Certain statements in this document constitute forward-looking information under applicable securities legislation. Forward-looking information typically contains statements with words such as “anticipate,” “believe,” “estimate,” “will,” “expect,” “plan,” “intend,” or similar words suggesting future outcomes or an outlook. Forward-looking information in this document includes, but is not limited to:

  • the impact of the ongoing COVID-19 pandemic and its affect on the operations of the Corporation and its subsidiaries; and

  • that the North Burnaby and Richmond Club16 fitness locations will open in mid-September, 2020.

Such forward-looking information is based on a number of assumptions which may prove to be incorrect.
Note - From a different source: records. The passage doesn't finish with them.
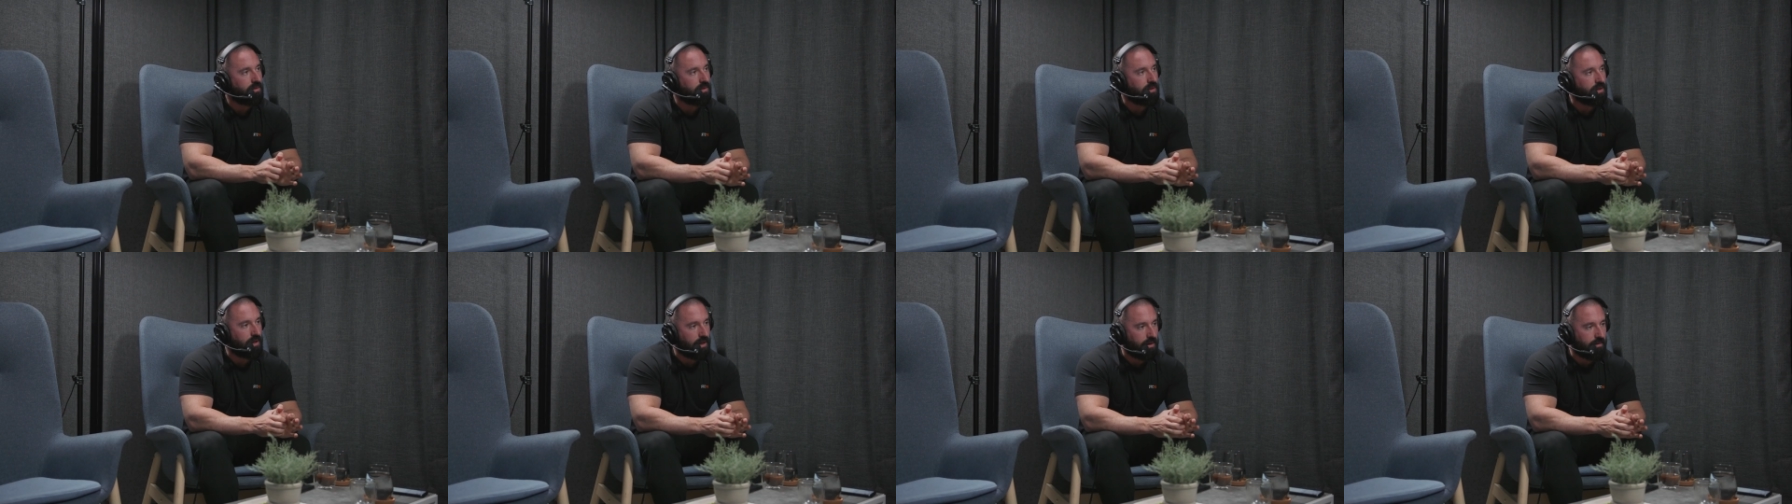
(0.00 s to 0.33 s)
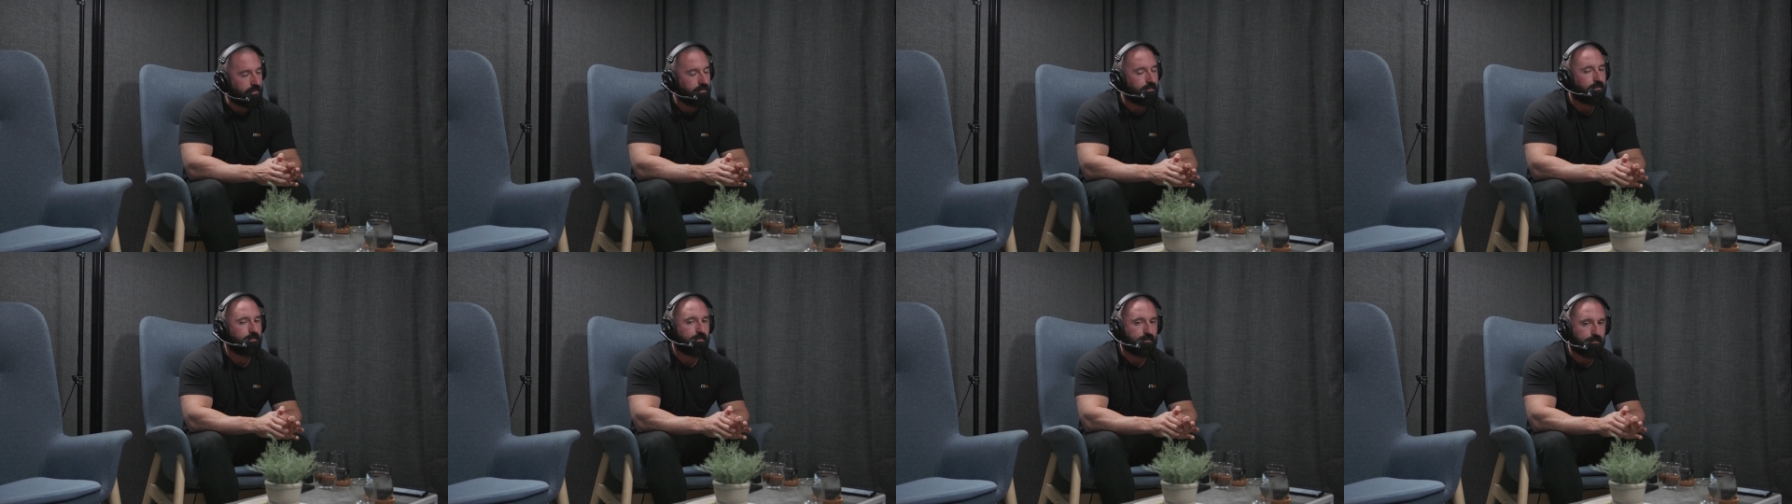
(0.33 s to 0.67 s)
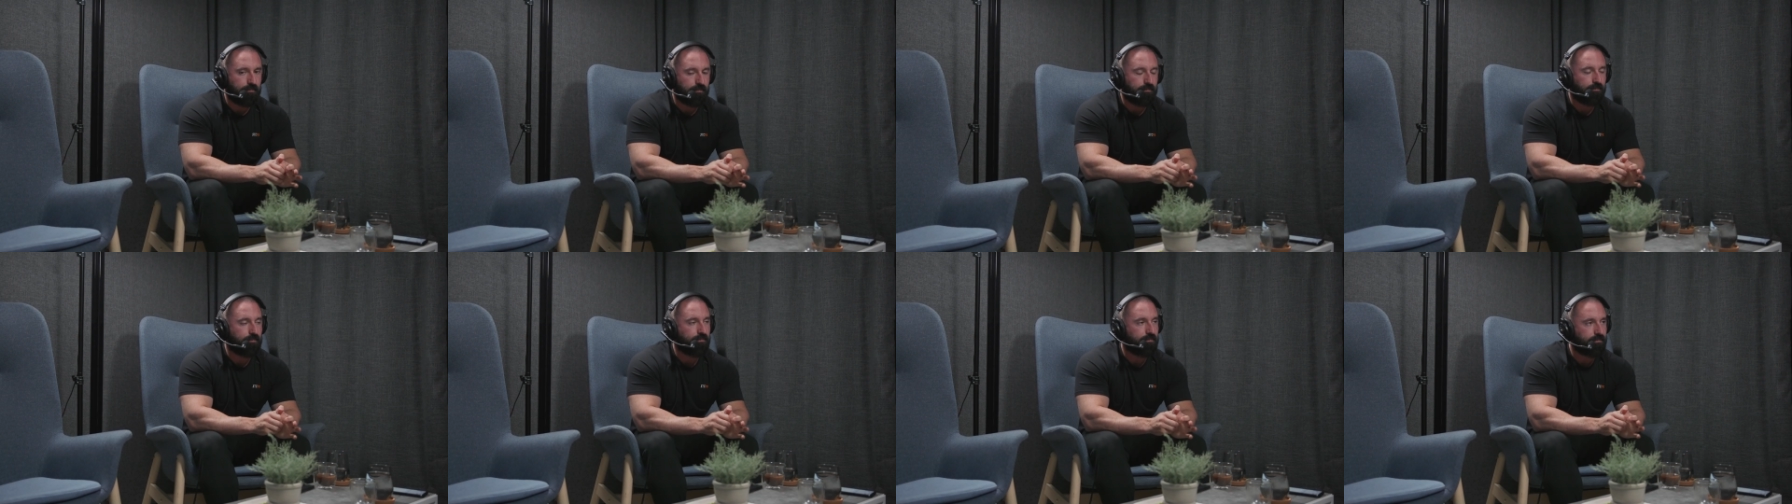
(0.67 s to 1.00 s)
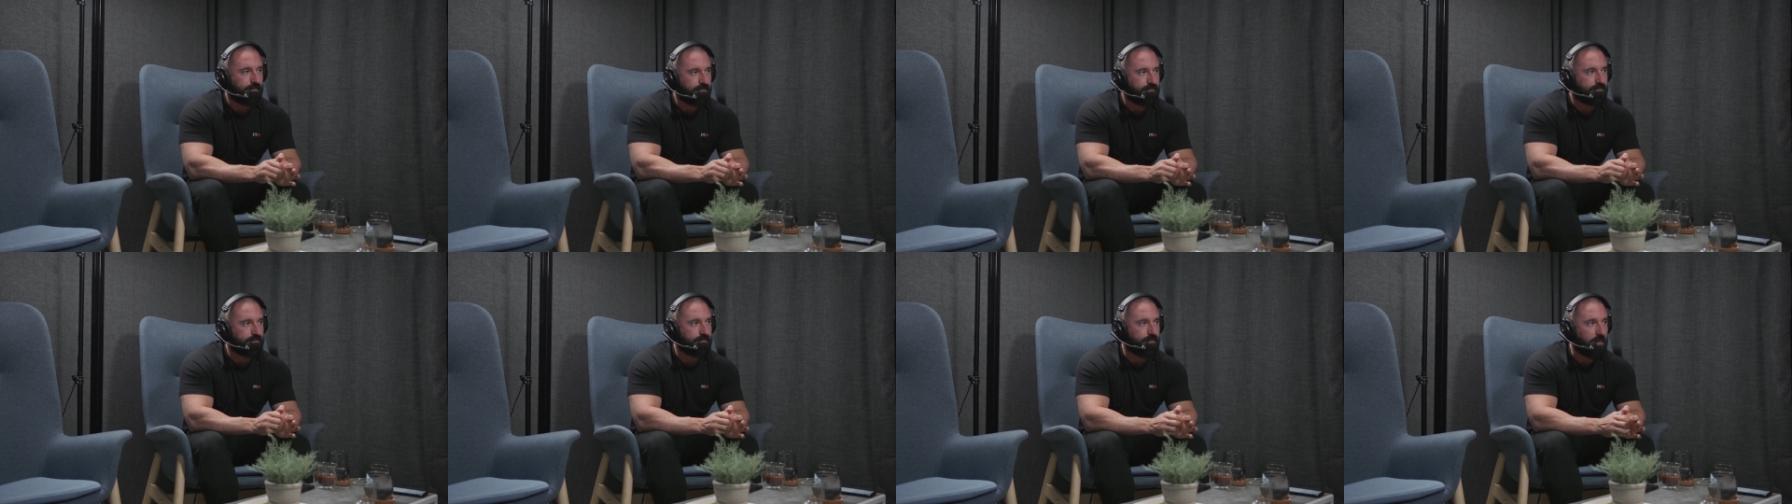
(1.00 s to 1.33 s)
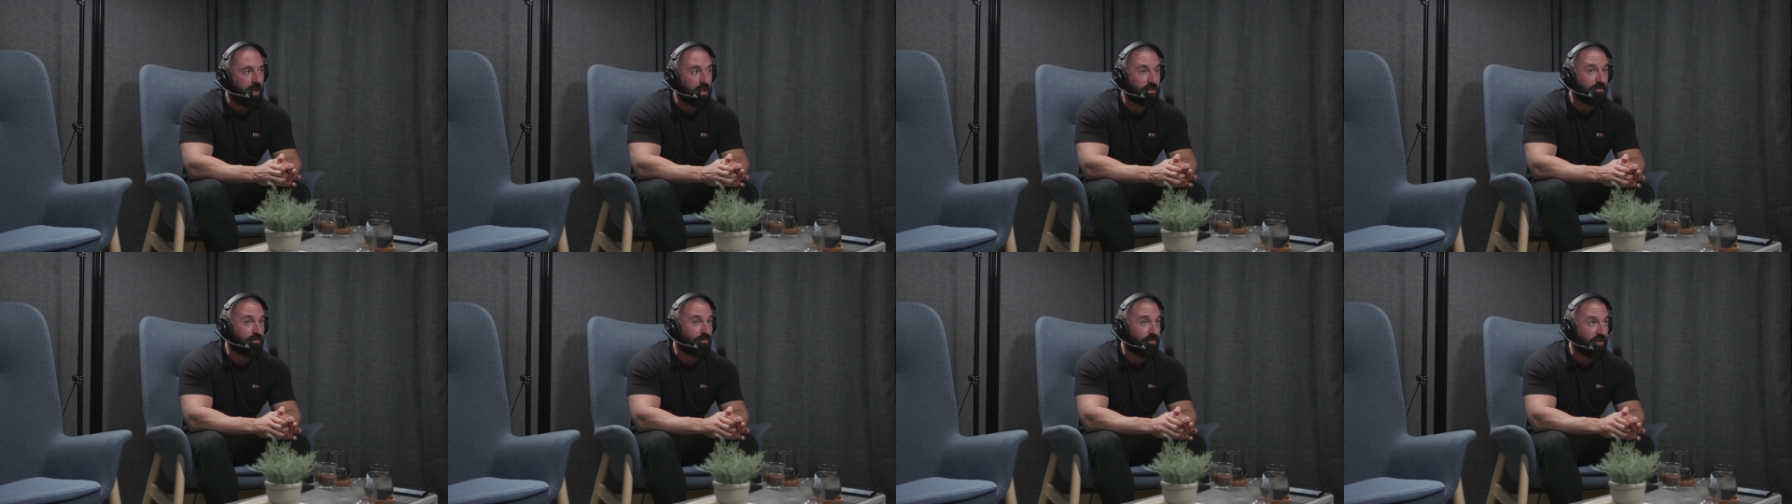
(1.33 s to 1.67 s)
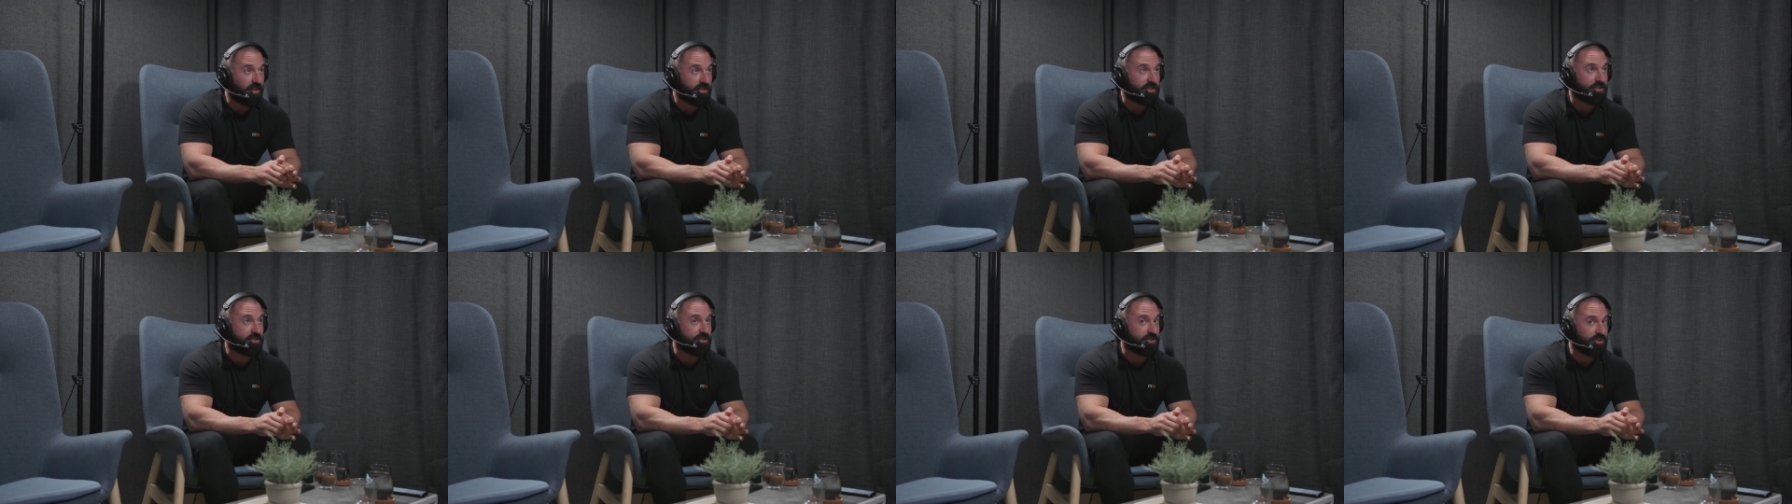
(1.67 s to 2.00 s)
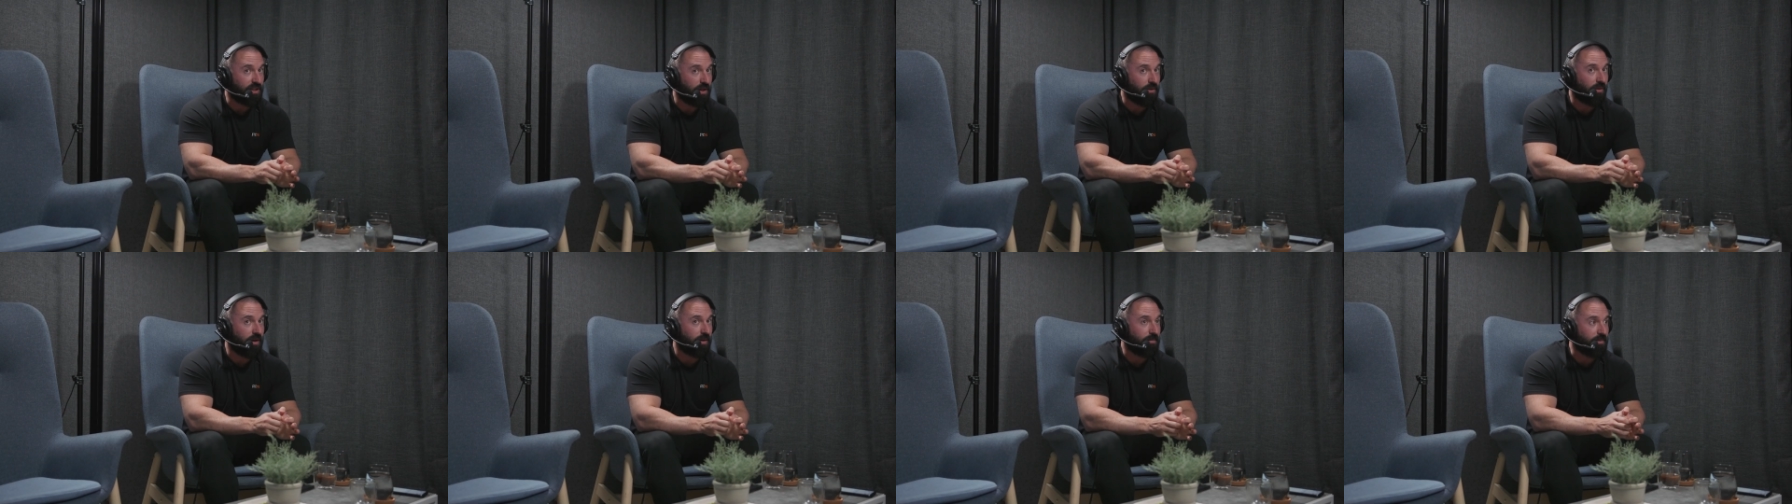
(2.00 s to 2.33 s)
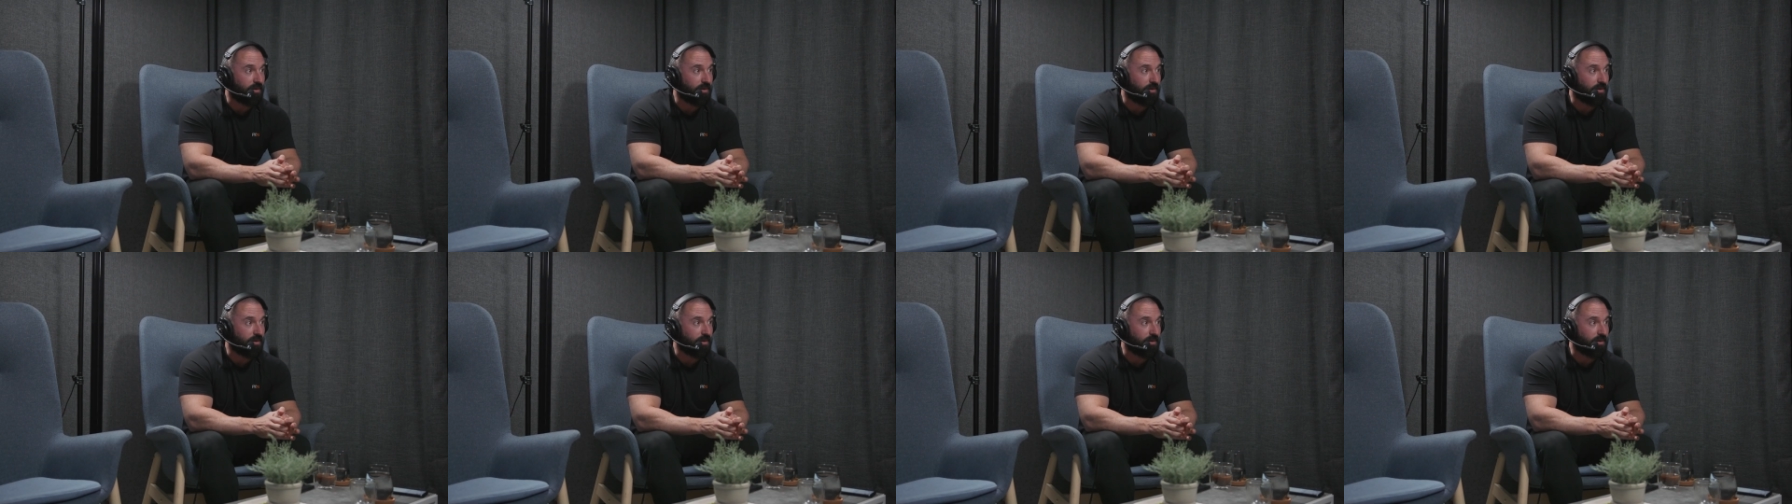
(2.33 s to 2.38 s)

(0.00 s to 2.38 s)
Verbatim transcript: Yeah. And to fucking show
Assumptions have been made with respect to the following matters, in addition to any other assumptions identified in this news release:

  • the impacts of COVID-19 on the Corporation and its subsidiaries will be consistent with the Corporations expectations and the expectations of management of each of its subsidiaries both in extent and duration;

  • the Canadian and U.S. economies will begin to recover from the ongoing economic downturn created by COVID-19 within the next twelve months;

  • the Corporation and its subsidiaries affected by COVID-19 will recover from the pandemic’s impacts and return to historical (pre-COVID-19) operating environments;

  • management’s ability to adjust cost structures at the Corporation and its subsidiaries to improve liquidity and cash flow; and

  • the Corporation’s three subsidiaries will continue to perform as expected.

Such forward-looking information is necessarily based on many estimates and assumptions, including material estimates and assumptions, related to the factors identified below that, while considered reasonable by the Corporation as at the date hereof considering management’s experience and perception of current conditions and expected developments, are inherently subject to significant business, economic and competitive uncertainties and contingencies. Known and unknown factors could cause actual results to differ materially from those projected in the forward-looking statements. Such factors include, but are not limited to, changes in taxes; increased operating, general and administrative, and other costs; changes in interest rates; general business, economic and market conditions; our ability to obtain services and personnel in a timely manner and at an acceptable cost to carry out our activities; DLC’s ability to maintain its existing number of franchisees and add additional franchisees; changes in Canadian mortgage lending and mortgage brokerage laws; material decreases in the aggregate Canadian mortgage lending business; changes in the fees paid for mortgage brokerage services in Canada; changes in the regulatory framework for the Canadian housing sector; demand for DLC, Club16, and Impact’s products remaining consistent with historical demand; our ability to realize the expected benefits of the DLC, Club16, and Impact transactions; our ability to generate sufficient cash flow from investees to meet current and future commitments and obligations; the uncertainty of estimates and projections relating to future revenue, taxes, costs and expenses; changes in, or in the interpretation of, laws, regulations or policies; the outcome of existing and potential lawsuits, regulatory actions, audits and assessments; and other risks and uncertainties described elsewhere in this document and in our other filings with Canadian securities authorities.

Many of these uncertainties and contingencies can affect our actual results and could cause actual results to differ materially from those expressed or implied in any forward-looking statements made by, or on behalf of, us. Readers are cautioned that forward-looking statements are not guarantees of future performance. All forward-looking statements made in this press release are qualified by these cautionary statements. The foregoing list of risks is not exhaustive. For more information relating to risks, see the risk factors identified in our 2019 Annual Report. The forward-looking information contained in this document is made as of the date hereof and, except as required by applicable securities laws, we undertake no obligation to update publicly or revise any forward-looking statements or information, whether because of new information, future events or otherwise.